Unlike developing countries, experiences in developed countries have shown that healthy lifestyles, such as health information and warnings about tobacco, sex education adapted to age and culture, promotion / provision of condoms for sexual activities, HPV vaccination, well-planned and organized screening programs with high coverage can significantly reduce the new cases of cervical cancer and the associated mortality rate. This study has been conducted to emulate and tackle this issue. (25)To our knowledge, this is the largest study evaluating collected dataset for a long period (>10-years) from various multiple centers about the prevalence of pre-cancerous lesions and cervical cancer cases from the eastern region of Kingdom. Roberts et al (26) found a positive relationship between the education level and awareness and execution of timely screening. In present findings, cervical cancer patients were less educated compared to pre-cancerous patients who had more illiterate population. This can be possibly associated to the more conservative attitude of this cohort . Yet, the maximum patient population in this study was illiterate which goes well with the general demographic of a developing country and does not influence the results of this study. However, the study does have some limitations. First, it has a relatively small sample size and cross-sectional design, which is less potent than a cohort study. Increasing the sample size would make this study more generalized. Since only hospitals in the Eastern Province of the Kingdom were included, the results don’t necessarily reflect the status of the entire population of Saudi Arabia.
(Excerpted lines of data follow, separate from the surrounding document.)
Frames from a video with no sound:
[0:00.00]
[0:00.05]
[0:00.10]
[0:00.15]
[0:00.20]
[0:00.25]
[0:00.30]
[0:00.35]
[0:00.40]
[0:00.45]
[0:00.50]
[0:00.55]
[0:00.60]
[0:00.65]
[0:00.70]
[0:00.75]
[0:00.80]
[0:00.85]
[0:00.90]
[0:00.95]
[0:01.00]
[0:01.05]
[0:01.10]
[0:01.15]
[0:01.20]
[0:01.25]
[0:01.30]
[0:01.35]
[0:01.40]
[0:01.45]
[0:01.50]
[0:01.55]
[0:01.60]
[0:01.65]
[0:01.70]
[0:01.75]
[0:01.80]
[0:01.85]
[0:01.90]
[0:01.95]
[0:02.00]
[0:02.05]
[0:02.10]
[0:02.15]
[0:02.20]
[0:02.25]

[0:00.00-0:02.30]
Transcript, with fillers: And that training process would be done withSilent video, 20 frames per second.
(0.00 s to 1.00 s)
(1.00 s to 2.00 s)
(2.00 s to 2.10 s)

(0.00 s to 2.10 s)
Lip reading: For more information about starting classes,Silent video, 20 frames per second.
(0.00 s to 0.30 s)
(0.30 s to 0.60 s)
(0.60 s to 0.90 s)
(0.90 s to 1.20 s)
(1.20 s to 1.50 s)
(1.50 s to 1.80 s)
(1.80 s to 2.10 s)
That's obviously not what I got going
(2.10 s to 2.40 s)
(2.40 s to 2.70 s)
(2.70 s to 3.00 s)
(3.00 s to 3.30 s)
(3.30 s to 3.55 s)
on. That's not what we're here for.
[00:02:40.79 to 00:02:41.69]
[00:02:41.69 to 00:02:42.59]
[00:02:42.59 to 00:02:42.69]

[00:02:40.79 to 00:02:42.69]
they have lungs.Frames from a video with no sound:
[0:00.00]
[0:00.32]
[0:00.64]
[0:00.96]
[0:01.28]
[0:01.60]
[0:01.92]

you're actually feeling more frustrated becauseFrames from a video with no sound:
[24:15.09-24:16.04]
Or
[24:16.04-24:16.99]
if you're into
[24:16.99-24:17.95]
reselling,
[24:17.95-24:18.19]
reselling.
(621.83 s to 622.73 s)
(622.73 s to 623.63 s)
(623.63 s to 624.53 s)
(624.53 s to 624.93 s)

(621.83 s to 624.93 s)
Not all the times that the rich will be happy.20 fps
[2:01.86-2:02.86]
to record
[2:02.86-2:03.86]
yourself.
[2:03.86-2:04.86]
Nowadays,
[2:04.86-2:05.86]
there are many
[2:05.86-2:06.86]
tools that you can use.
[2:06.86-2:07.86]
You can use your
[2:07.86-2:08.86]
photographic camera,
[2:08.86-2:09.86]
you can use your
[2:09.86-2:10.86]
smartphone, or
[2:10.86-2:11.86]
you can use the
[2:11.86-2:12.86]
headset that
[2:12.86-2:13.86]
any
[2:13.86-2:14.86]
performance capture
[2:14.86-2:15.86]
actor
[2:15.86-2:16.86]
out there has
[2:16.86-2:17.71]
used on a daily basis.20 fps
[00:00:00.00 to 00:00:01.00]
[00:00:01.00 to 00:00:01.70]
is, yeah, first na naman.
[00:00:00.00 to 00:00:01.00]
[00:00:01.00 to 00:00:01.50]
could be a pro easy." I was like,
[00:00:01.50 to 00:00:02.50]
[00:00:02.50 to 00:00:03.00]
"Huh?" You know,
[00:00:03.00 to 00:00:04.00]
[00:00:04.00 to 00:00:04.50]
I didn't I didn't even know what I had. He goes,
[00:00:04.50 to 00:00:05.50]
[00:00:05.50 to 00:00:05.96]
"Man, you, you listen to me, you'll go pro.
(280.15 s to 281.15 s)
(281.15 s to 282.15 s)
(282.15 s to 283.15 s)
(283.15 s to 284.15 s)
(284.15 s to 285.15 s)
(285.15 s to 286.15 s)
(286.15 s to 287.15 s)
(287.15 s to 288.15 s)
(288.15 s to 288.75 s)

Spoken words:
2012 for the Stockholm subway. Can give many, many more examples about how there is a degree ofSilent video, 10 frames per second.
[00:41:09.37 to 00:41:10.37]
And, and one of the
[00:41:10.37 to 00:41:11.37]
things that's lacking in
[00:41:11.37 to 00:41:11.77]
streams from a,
The study was limited to these hospitals because they are considered as the reference hospitals in the studied region.


As a take away message, this study can act as an anchoring point to guide national screening programs in the future. But until they are established, other measures can be implemented like awareness campaigns led by media to increase motivation and awareness of risk factors for women, and a temporary opportunistic screening program. The responsibility for this would lie on the health care workers who would need to refer all eligible women in their care for cervical cancer screening and ensure a proper follow up.